On whether the celebrities on the USA Bid Committee’s Board of Directors have an active role in the bid process:
“I’m actually very thankful and very pleased that most of our board members, including our very well-known, public figure board members, have active roles. They’re different. Dr. Kissinger was at the World Cup, came to three games, met with FIFA Executive Committee members, has made phone calls for us, has met with an ExCo member on one of his trips for his personal business. Morgan Freeman is the voice on our World Cup video, was in South Africa. President Clinton was in South Africa, met with 13 Executive Committee members, two press conferences, came to two games, has written to all the ExCo members. He’s absolutely very much engaged. Dr. Kissinger was also at the game here.

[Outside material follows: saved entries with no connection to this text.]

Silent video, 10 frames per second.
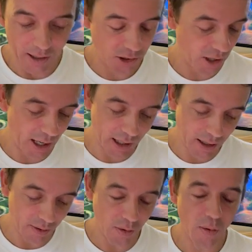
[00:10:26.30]

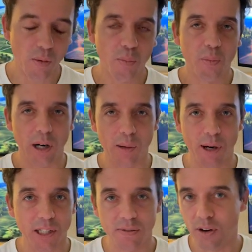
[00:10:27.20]
Australia pretty
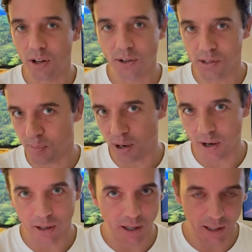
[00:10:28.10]
much follows
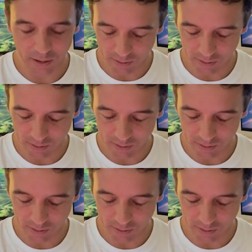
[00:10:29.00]
America in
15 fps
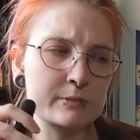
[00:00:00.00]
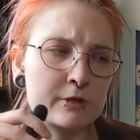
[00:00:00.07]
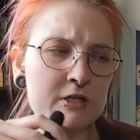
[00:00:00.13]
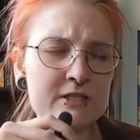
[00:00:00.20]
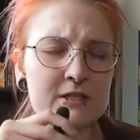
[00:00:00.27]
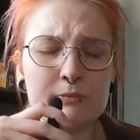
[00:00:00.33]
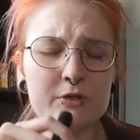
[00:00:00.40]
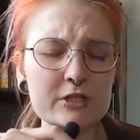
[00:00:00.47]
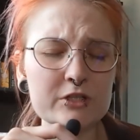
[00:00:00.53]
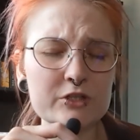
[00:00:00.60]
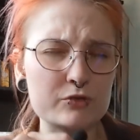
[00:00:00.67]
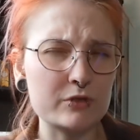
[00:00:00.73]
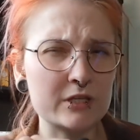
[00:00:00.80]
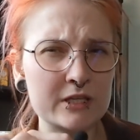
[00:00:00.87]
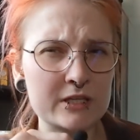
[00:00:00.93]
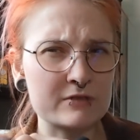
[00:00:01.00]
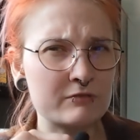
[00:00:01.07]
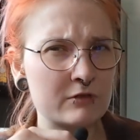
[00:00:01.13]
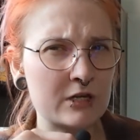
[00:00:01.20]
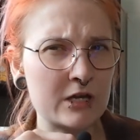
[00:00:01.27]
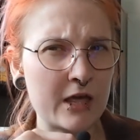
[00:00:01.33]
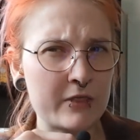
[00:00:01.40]
because I'm pretty sure he has
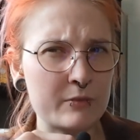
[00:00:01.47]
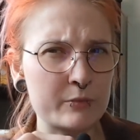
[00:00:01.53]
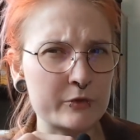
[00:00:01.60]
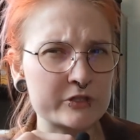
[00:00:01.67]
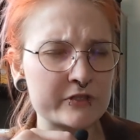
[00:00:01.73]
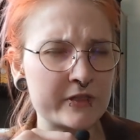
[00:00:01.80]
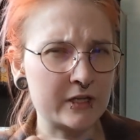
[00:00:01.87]
written other books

Spike Lee has been very much engaged, was at the game, didn’t make it to the World Cup. Landon Donovan was very much engaged against Algeria late in the game to help our bidding efforts. He’s on our board. Governor Schwarzenegger is going to the Far East and will hopefully meet with some Executive Committee members. I could go on. We have another board member, CEO of a top corporation that we’ll announce in the next few days who was at the game against Brazil. Mayor Bloomberg was here last night to welcome the group. We were with Pele two weeks ago at the Mayor’s Cup, so they’re not all fans at the same level. Dr. Kissinger has been a fan forever and loves the game, Spike Lee loves the game and his kids play, and others are less involved. Joe Uva has been at multiple games, was at the World Cup, CEO of Univision, John Skipper from ESPN is very much involved. It is certainly not only celebrity or honorary names on that list. People are engaged, which is terrific for us.”